━━━━━ Given data ━━━━━
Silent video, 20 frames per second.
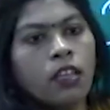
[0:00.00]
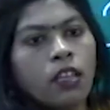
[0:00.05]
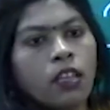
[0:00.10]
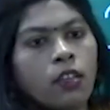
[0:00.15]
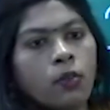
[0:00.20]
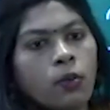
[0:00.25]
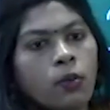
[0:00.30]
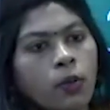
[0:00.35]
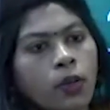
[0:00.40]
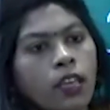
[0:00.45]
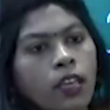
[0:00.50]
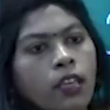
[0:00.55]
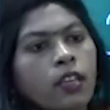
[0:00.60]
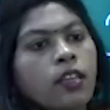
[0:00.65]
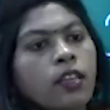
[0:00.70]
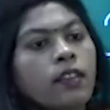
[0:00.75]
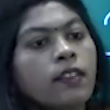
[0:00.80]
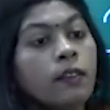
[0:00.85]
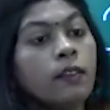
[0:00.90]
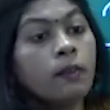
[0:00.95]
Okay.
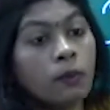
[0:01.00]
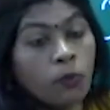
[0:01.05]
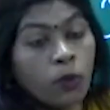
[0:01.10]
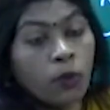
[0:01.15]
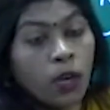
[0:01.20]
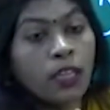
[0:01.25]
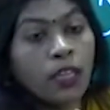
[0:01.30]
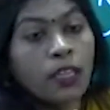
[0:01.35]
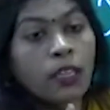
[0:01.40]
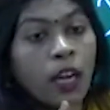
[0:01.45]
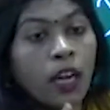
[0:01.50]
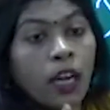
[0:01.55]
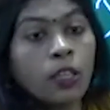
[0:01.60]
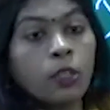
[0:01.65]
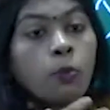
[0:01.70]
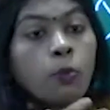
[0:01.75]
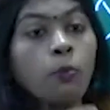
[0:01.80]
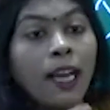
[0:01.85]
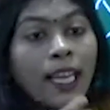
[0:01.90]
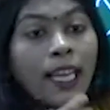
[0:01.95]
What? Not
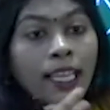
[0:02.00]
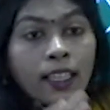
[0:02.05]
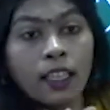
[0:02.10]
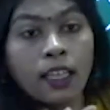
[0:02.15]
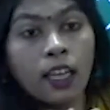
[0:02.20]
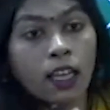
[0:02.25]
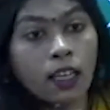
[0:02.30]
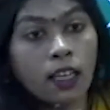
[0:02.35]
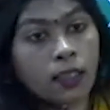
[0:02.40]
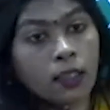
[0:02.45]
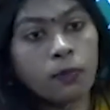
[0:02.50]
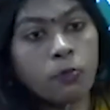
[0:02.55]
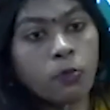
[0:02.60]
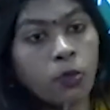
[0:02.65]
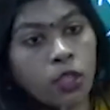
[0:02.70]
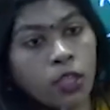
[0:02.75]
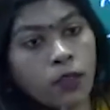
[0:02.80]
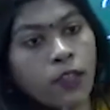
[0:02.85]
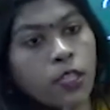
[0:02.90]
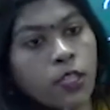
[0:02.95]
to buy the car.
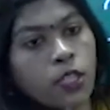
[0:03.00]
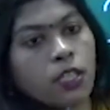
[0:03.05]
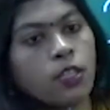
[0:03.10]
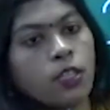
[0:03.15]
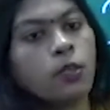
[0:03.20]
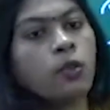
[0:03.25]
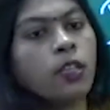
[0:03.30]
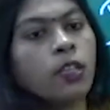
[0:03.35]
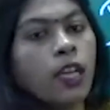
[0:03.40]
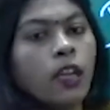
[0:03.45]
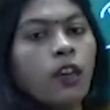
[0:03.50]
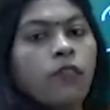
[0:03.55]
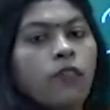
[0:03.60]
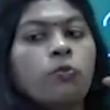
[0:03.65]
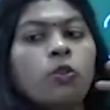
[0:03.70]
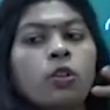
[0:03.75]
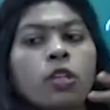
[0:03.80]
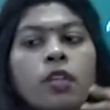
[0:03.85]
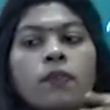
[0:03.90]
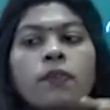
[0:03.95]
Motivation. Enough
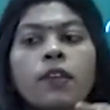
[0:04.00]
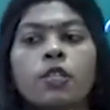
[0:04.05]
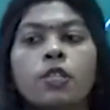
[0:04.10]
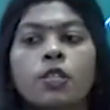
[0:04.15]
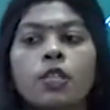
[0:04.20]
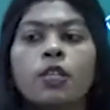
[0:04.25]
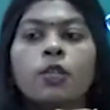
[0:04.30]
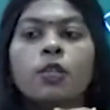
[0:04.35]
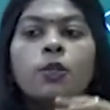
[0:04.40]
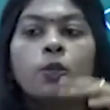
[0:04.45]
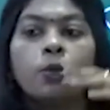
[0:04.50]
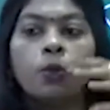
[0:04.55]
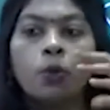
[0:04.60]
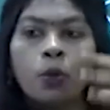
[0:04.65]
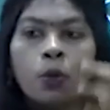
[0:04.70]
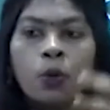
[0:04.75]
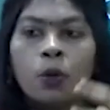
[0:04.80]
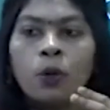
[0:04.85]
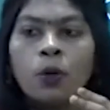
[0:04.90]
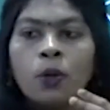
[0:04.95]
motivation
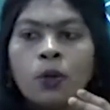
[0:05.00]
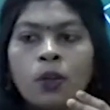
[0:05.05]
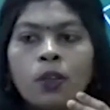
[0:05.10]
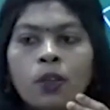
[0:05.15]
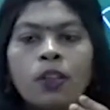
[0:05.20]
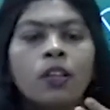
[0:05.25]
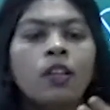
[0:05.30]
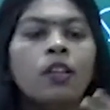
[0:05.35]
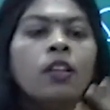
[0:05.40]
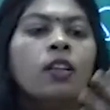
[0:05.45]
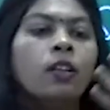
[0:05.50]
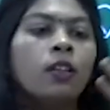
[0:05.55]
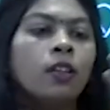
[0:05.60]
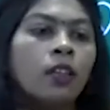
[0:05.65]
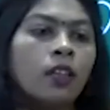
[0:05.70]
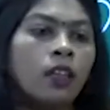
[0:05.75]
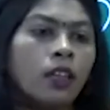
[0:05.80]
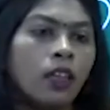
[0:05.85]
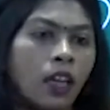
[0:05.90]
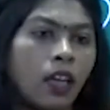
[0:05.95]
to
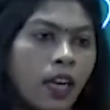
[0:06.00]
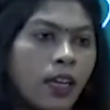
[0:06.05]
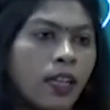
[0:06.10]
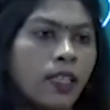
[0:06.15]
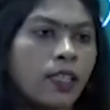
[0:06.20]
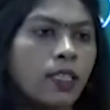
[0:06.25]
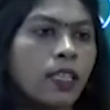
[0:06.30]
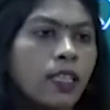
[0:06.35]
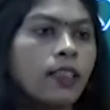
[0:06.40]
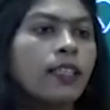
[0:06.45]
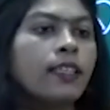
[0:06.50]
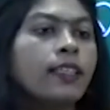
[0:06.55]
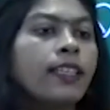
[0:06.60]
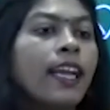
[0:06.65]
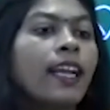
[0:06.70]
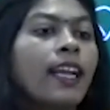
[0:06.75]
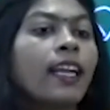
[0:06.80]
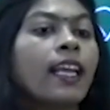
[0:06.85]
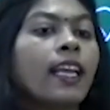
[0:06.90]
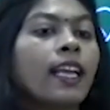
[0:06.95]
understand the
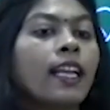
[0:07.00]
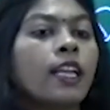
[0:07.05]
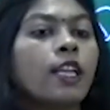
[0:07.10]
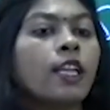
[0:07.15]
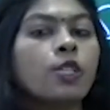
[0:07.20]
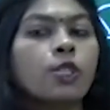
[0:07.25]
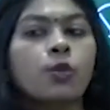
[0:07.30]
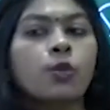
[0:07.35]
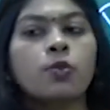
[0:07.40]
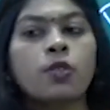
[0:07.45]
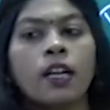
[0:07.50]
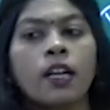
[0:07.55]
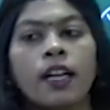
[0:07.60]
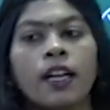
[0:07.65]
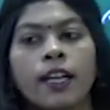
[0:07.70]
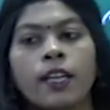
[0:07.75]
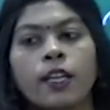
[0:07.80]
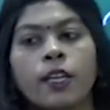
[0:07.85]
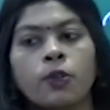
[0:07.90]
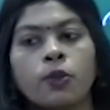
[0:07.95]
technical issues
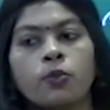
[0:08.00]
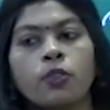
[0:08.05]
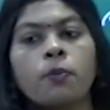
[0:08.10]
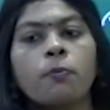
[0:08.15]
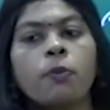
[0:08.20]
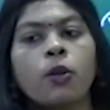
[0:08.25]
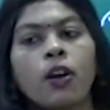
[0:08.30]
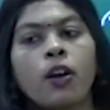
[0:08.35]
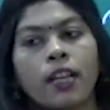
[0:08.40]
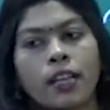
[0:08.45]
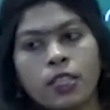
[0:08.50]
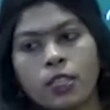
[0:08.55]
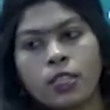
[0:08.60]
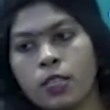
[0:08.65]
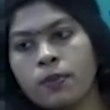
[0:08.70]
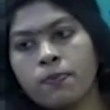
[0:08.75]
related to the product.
━━━━━
Your goal:
The answer is a faithful copy of the records above, with the pictures removed.

Response:
Silent video, 20 frames per second.
[0:00.00]
[0:00.05]
[0:00.10]
[0:00.15]
[0:00.20]
[0:00.25]
[0:00.30]
[0:00.35]
[0:00.40]
[0:00.45]
[0:00.50]
[0:00.55]
[0:00.60]
[0:00.65]
[0:00.70]
[0:00.75]
[0:00.80]
[0:00.85]
[0:00.90]
[0:00.95]
Okay.
[0:01.00]
[0:01.05]
[0:01.10]
[0:01.15]
[0:01.20]
[0:01.25]
[0:01.30]
[0:01.35]
[0:01.40]
[0:01.45]
[0:01.50]
[0:01.55]
[0:01.60]
[0:01.65]
[0:01.70]
[0:01.75]
[0:01.80]
[0:01.85]
[0:01.90]
[0:01.95]
What? Not
[0:02.00]
[0:02.05]
[0:02.10]
[0:02.15]
[0:02.20]
[0:02.25]
[0:02.30]
[0:02.35]
[0:02.40]
[0:02.45]
[0:02.50]
[0:02.55]
[0:02.60]
[0:02.65]
[0:02.70]
[0:02.75]
[0:02.80]
[0:02.85]
[0:02.90]
[0:02.95]
to buy the car.
[0:03.00]
[0:03.05]
[0:03.10]
[0:03.15]
[0:03.20]
[0:03.25]
[0:03.30]
[0:03.35]
[0:03.40]
[0:03.45]
[0:03.50]
[0:03.55]
[0:03.60]
[0:03.65]
[0:03.70]
[0:03.75]
[0:03.80]
[0:03.85]
[0:03.90]
[0:03.95]
Motivation. Enough
[0:04.00]
[0:04.05]
[0:04.10]
[0:04.15]
[0:04.20]
[0:04.25]
[0:04.30]
[0:04.35]
[0:04.40]
[0:04.45]
[0:04.50]
[0:04.55]
[0:04.60]
[0:04.65]
[0:04.70]
[0:04.75]
[0:04.80]
[0:04.85]
[0:04.90]
[0:04.95]
motivation
[0:05.00]
[0:05.05]
[0:05.10]
[0:05.15]
[0:05.20]
[0:05.25]
[0:05.30]
[0:05.35]
[0:05.40]
[0:05.45]
[0:05.50]
[0:05.55]
[0:05.60]
[0:05.65]
[0:05.70]
[0:05.75]
[0:05.80]
[0:05.85]
[0:05.90]
[0:05.95]
to
[0:06.00]
[0:06.05]
[0:06.10]
[0:06.15]
[0:06.20]
[0:06.25]
[0:06.30]
[0:06.35]
[0:06.40]
[0:06.45]
[0:06.50]
[0:06.55]
[0:06.60]
[0:06.65]
[0:06.70]
[0:06.75]
[0:06.80]
[0:06.85]
[0:06.90]
[0:06.95]
understand the
[0:07.00]
[0:07.05]
[0:07.10]
[0:07.15]
[0:07.20]
[0:07.25]
[0:07.30]
[0:07.35]
[0:07.40]
[0:07.45]
[0:07.50]
[0:07.55]
[0:07.60]
[0:07.65]
[0:07.70]
[0:07.75]
[0:07.80]
[0:07.85]
[0:07.90]
[0:07.95]
technical issues
[0:08.00]
[0:08.05]
[0:08.10]
[0:08.15]
[0:08.20]
[0:08.25]
[0:08.30]
[0:08.35]
[0:08.40]
[0:08.45]
[0:08.50]
[0:08.55]
[0:08.60]
[0:08.65]
[0:08.70]
[0:08.75]
related to the product.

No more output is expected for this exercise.